So they went along the dingy corridor and downstairs. From the depths of the easy chair in which Paredes lounged smoke curled with a lazy indifference. The Panamanian didn't move.

While Graham and the doctor walked to the back of the hall to telephone, Katherine, an anxious figure, a secretive one, beckoned Bobby to the library. He went with her, wondering what she could want.

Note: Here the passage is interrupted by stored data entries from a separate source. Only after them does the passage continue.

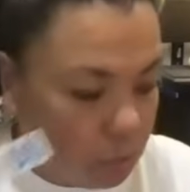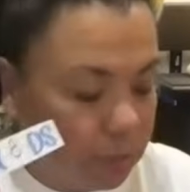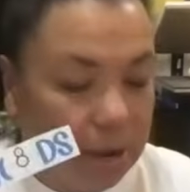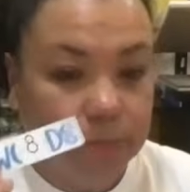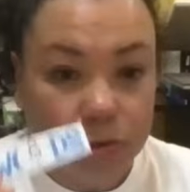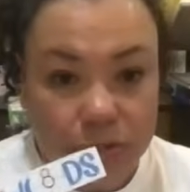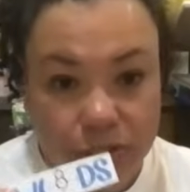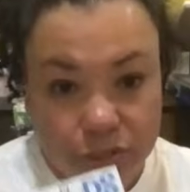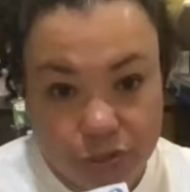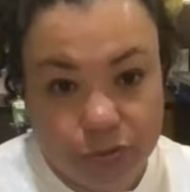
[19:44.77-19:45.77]
what I'm going
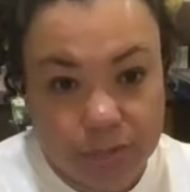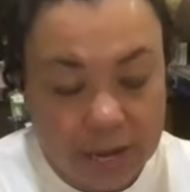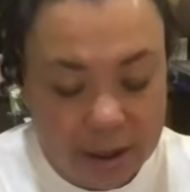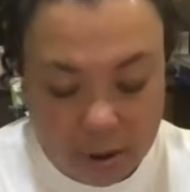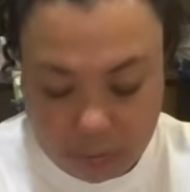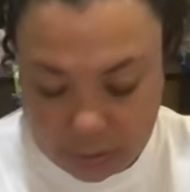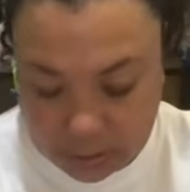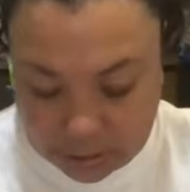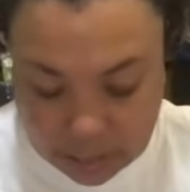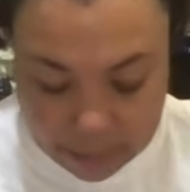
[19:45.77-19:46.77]
to do now
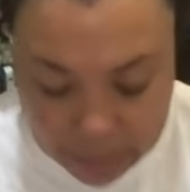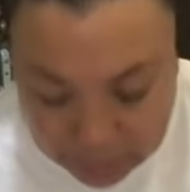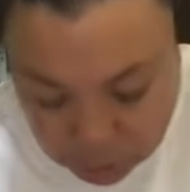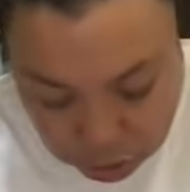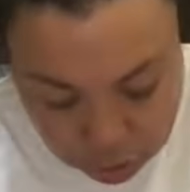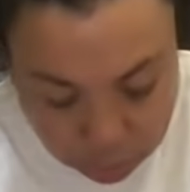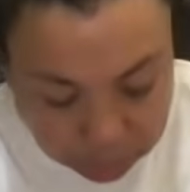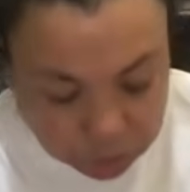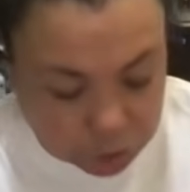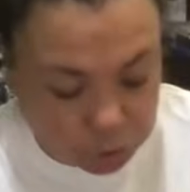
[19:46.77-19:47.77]
is I'm actually
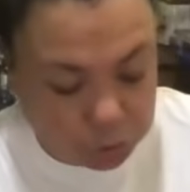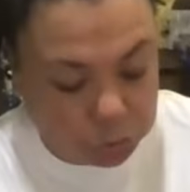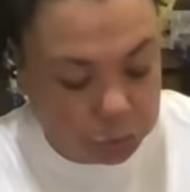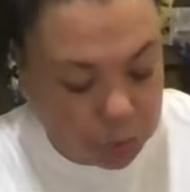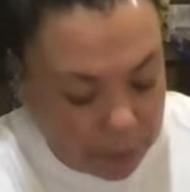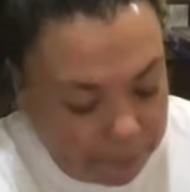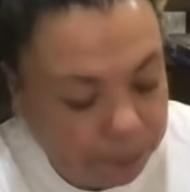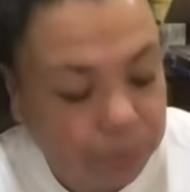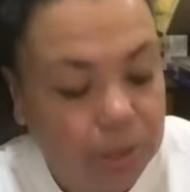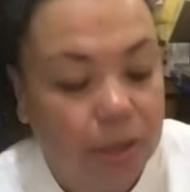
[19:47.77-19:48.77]
going to
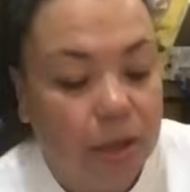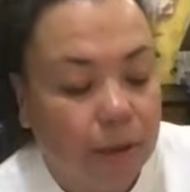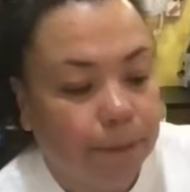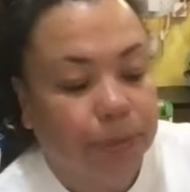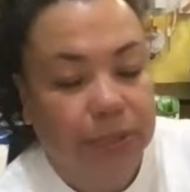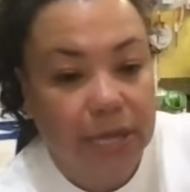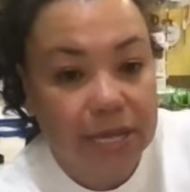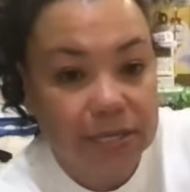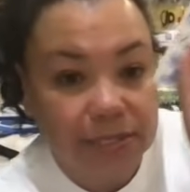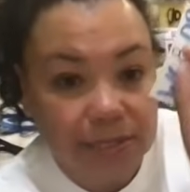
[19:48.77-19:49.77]

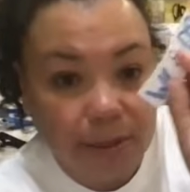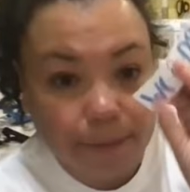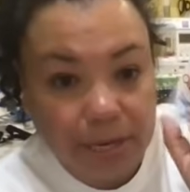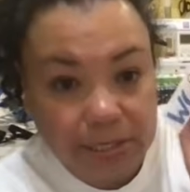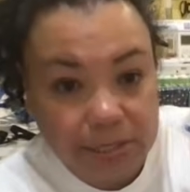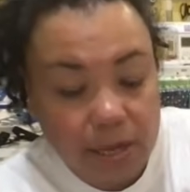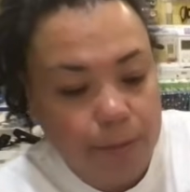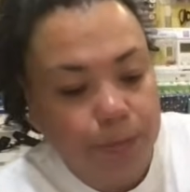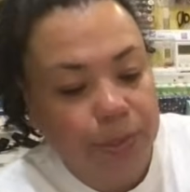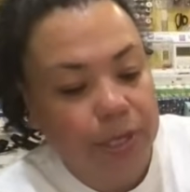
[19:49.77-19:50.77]
place my
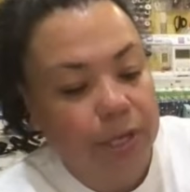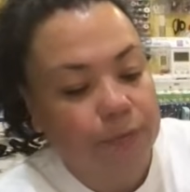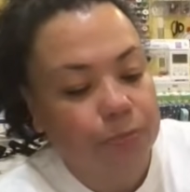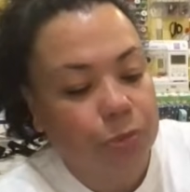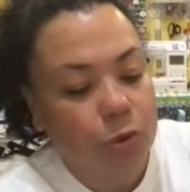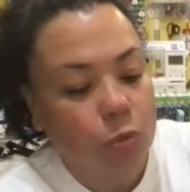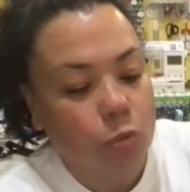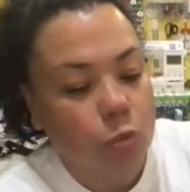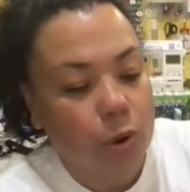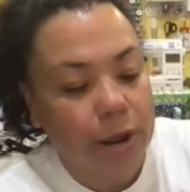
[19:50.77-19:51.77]
template
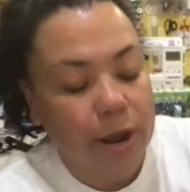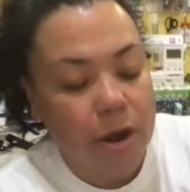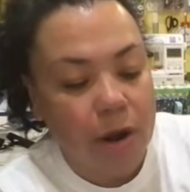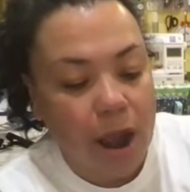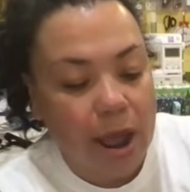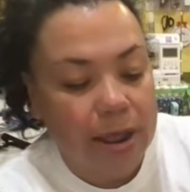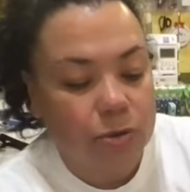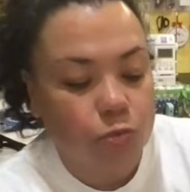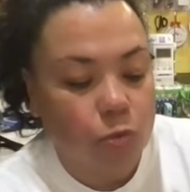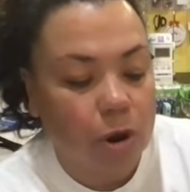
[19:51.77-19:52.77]
where I
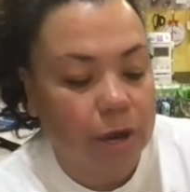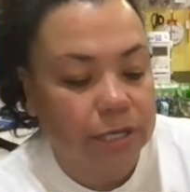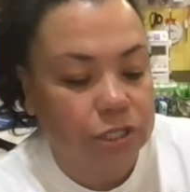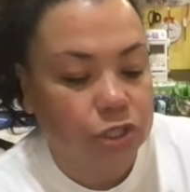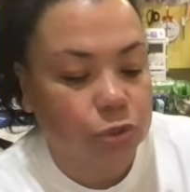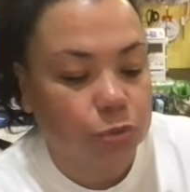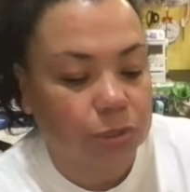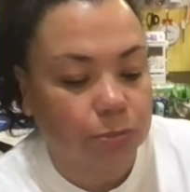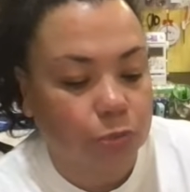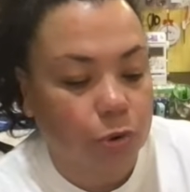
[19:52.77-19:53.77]
want it to
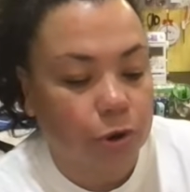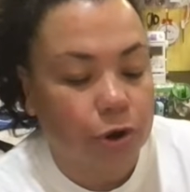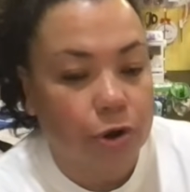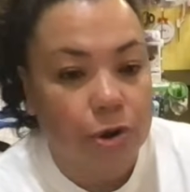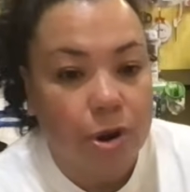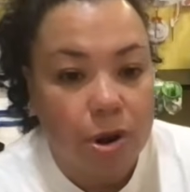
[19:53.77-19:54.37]
embroider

It was quite dark in the library. As Bobby fumbled with the lamp and prepared to strike a match he was aware of the girl's provocatively near presence. He resisted a warm impulse to reach out and touch her hand. He desired to tell her all that was in his heart of the division that had increased between them the last few months. Yet to follow that impulse would, he realized, place a portion of his burden on her shoulders; would also, in a sense, be disloyal to Graham, for he no longer questioned that the two had reached a definite sentimental understanding. So he sighed and struck the match. Even before the lamp was lighted Katherine was speaking with a feverish haste:

"Before the police come—you've a chance, Bobby—the last chance. You must do before the police arrive whatever is to be done."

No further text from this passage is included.